2L Student Clerks for Prisoners Legal Advocacy Network

2L Student Clerks for Prisoners Legal Advocacy Network

Arianna Diaz-Wightman, 2L
By Sam Hinds

Arianna Diaz-Wightman, 2L

2L Student Clerks for Prisoners Legal Advocacy Network

By Sam Hinds
Student will work on guide for prisoners whose voting rights are affected by incarceration.

Arianna Diaz-Wightman, a 2L and first-year transfer student at Miami Law with an interest in social justice and public interest law, believes in fighting for those who are often shut out of the system. She has begun to do just that, working as a law clerk for the Prisoners Legal Advocacy Network (PLAN). The final product of this work will be a guide for those whose voting rights are affected by incarceration.

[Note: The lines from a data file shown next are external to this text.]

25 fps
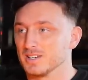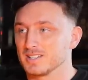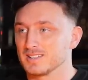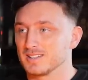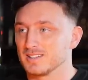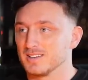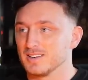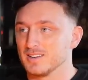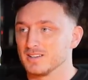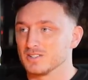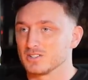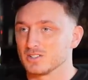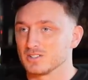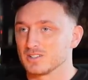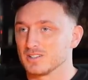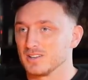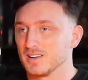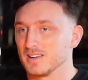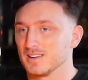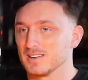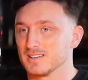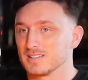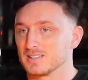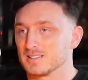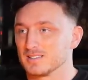risky, just
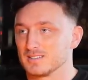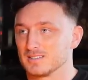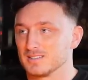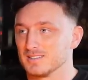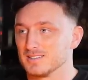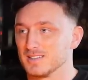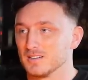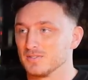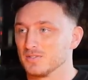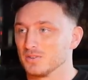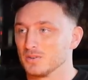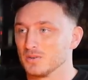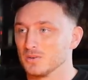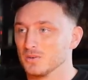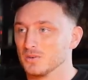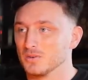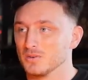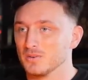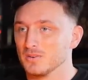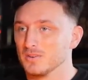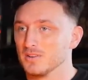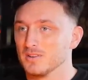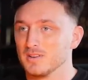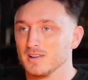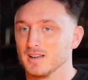like it's
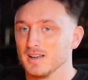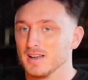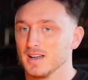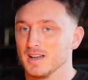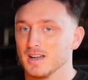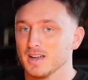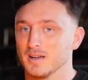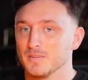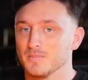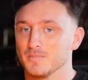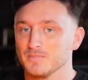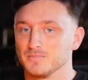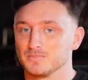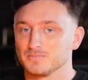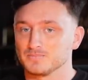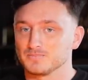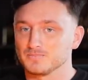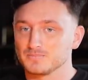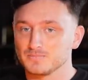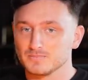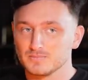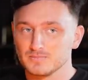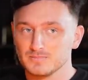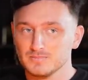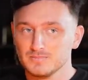difficult. Yeah, um,
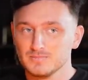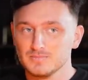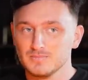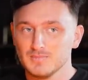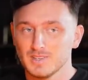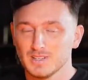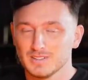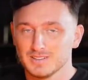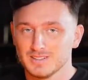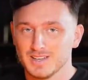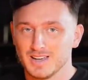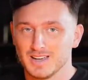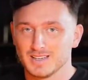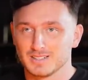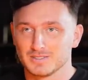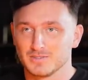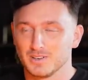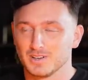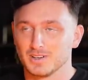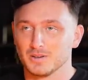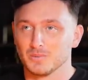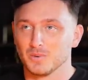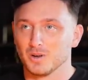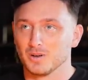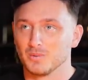yeah, it's
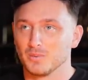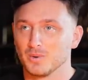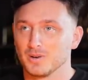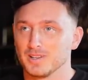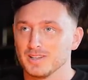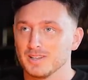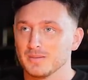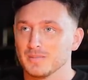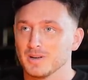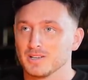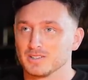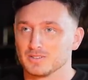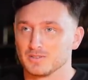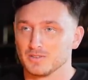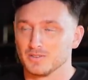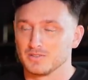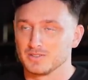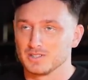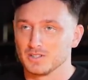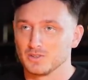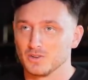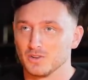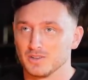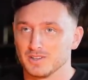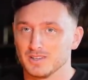funny. One, one of the emails I've
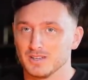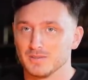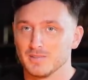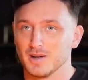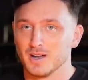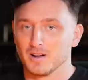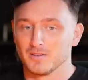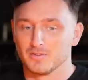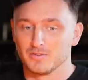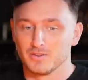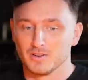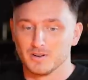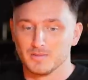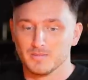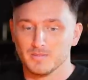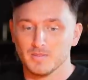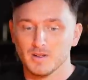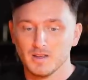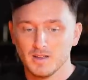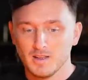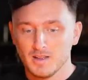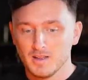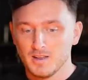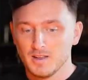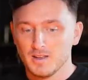still got the email from
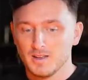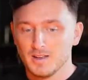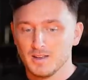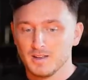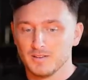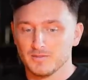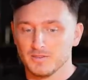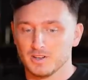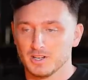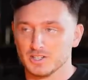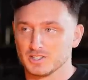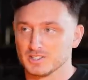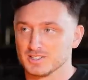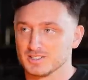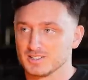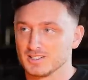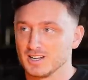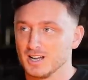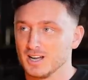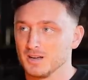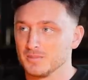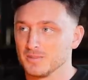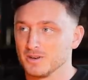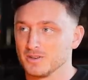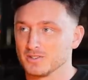Virgin
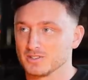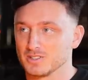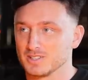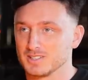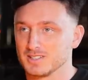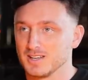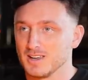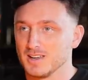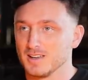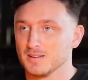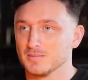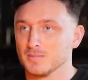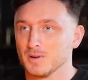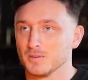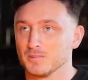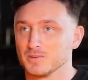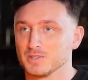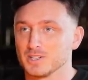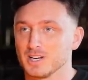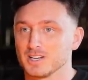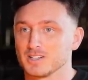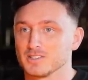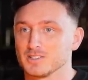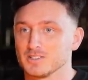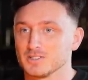Startup Loan just saying my
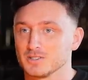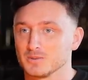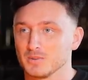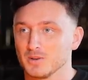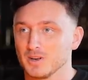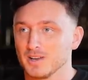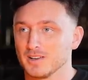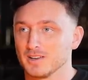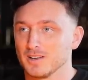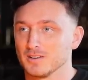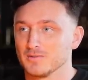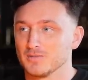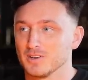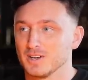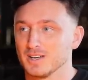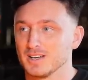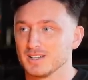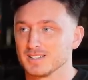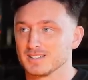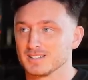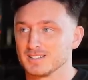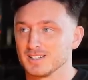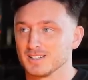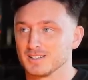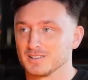projections were like
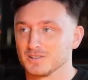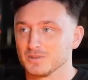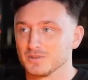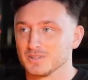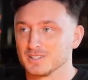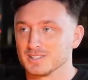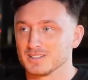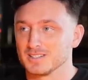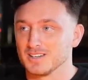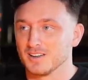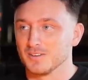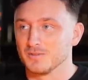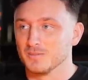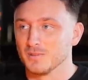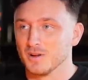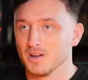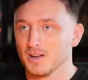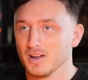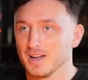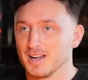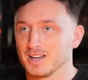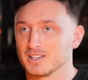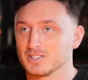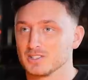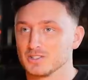unrealistic and all this stuff,
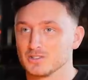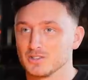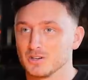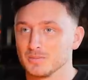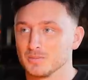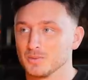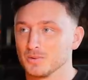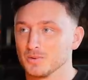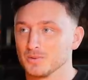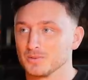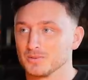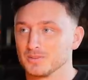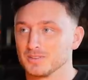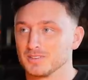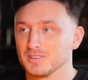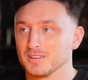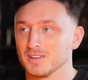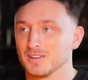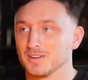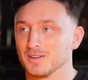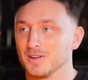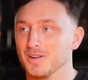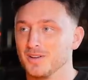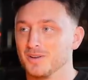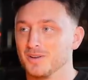but I actually tripled the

PLAN is a coalition of jailhouse lawyers, attorneys, presently and formerly incarcerated individuals, and other advocates who seek to address the unmet legal needs of incarcerated people. Diaz-Wightman works with PLAN’s Election Protection Jail & Post-Release Working Group, the largest non-partisan coalition – composed of over 200 local and state organizations – that works towards protecting the right to vote in the United States.

Her work entails legal research to determine the voting eligibility of those in various states who are presently and formerly incarcerated, also known as system-impacted voters. Diaz-Wightman’s research can include meeting with national voting rights leaders in collaborative meetings to discuss any cases or statutes that would affect eligibility and also determining the actual feasibility of voting. This research will be compiled and distributed in “Know Your Rights” guides which will be distributed to system-impacted voters to inform them of their rights.

“I do not believe in sitting idly by and allowing the government to cherry pick those they believe are worthy of rights; that is a slippery slope,” Diaz-Wightman said. “This work is important because so many people do not want to do it, support it, or fight for it.”

Diaz-Wightman has enjoyed her first semester of law school in Miami, taking full advantage of Miami Law’s resources and services. It was through Miami Law's HOPE Public Interest Research Center’s weekly newsletter that she found the clerking opportunity with PLAN. “Plus, you can’t beat the views!” she said when discussing her experiences on campus.

“Just because someone is currently incarcerated for a crime, or was previously, does not negate that they are people and that they have rights,” Diaz-Wightman said when discussing her work with PLAN. “System impacted individuals are people who are worthy of help, and we cannot stand by and allow our legal system to mistreat them and ignore their rights.”